Além do Imposto de Renda e da contribuição sobre o lucro, o levantamento considera os pagamentos que as empresas fazem de PIS (Programa de Integração Social) e Cofins (Contribuição para Financiamento da Seguridade Social). Veja abaixo:
LUCRO PRESUMIDO (atual) | |
IR (Imposto de Renda) | 4,80% |
Adicional IR pessoa jurídica | 3,22% |
Contribuição sobre o Lucro | 2,88% |
PIS | 0,65% |
Cofins | 3% |
TOTAL | 14,55% |
LUCRO REAL (proposta da reforma) | |
IR (Imposto de Renda) | 15% |
Adicional IR pessoa jurídica | 10% |
Contribuição sobre o Lucro | 9% |
PIS | 1,65% |
Cofins | 7,60% |
TOTAL | 43,25% |
Fonte: Antonelli Advogados
Fora essas taxas, seriam mantidos os 5% de ISS (Imposto
Sobre Serviços) e os 20% de impostos dos lucros e dividendos. Para o
tributarista, caso a medida seja aprovada, o imposto dos artistas será,
proporcionalmente, superior ao de companhias como Petrobras, Vale e CSN.

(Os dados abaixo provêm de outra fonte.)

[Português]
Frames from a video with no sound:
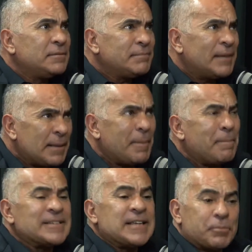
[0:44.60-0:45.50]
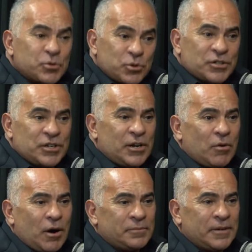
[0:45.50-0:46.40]
Até para passar para os donos de
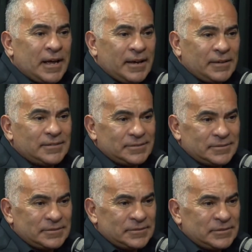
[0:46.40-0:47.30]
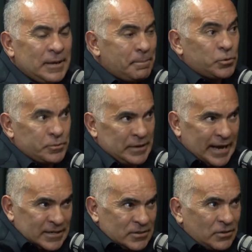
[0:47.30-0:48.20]
helicóptero, né? Uhum. E para os
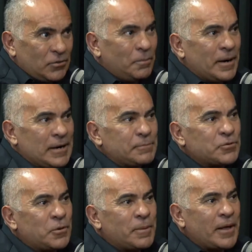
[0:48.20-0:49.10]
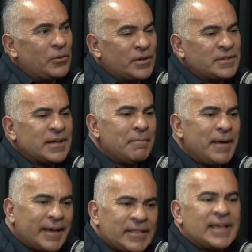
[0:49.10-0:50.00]
caras que estão comprando, para os compradores,
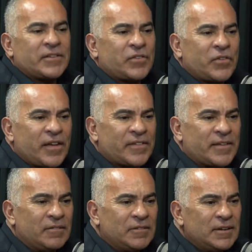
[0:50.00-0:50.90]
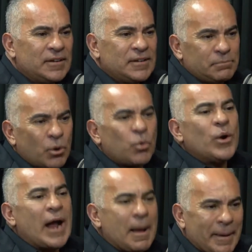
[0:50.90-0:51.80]
saber que tem essa associação
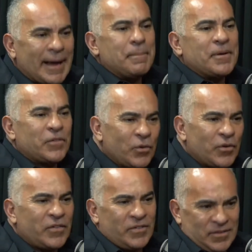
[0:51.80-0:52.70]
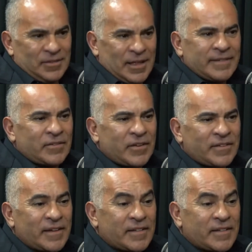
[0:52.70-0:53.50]
procurar pegar pessoas dessa associação.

"As grandes empresas investem muito das suas receitas
e, portanto, podem deduzir tudo que gastam. Os engenheiros, advogados, médicos
e artistas sempre optam por pagar pelo chamado lucro presumido, ou seja, um
percentual sobre a receita, independentemente das despesas, que são
baixas", defende ele.
A aprovação do texto depende do ritmo de votação no
Congresso Nacional, mas a expectativa do governo é que a reforma entre em vigor
a partir de 1º de janeiro de 2022. Até lá, os artistas e outros setores
insatisfeitos com as mudanças tendem a fazer pressão na tentativa de alterações
em alguns pontos do plano.
"A reforma é muito importante para o Brasil e tem
pontos muito positivos para o nosso país. Torço pela aprovação de tudo aquilo
que é justo. Um governo eleito pode e deve apresentar propostas de reformas. Se
muito onerosa, exagerada ou abrangente demais, caberá ao Congresso aprovar,
modificar ou rejeitar. Exercer o sistema de freios e contrapesos é exemplo de
democracia viva", aponta Leonardo Antonelli.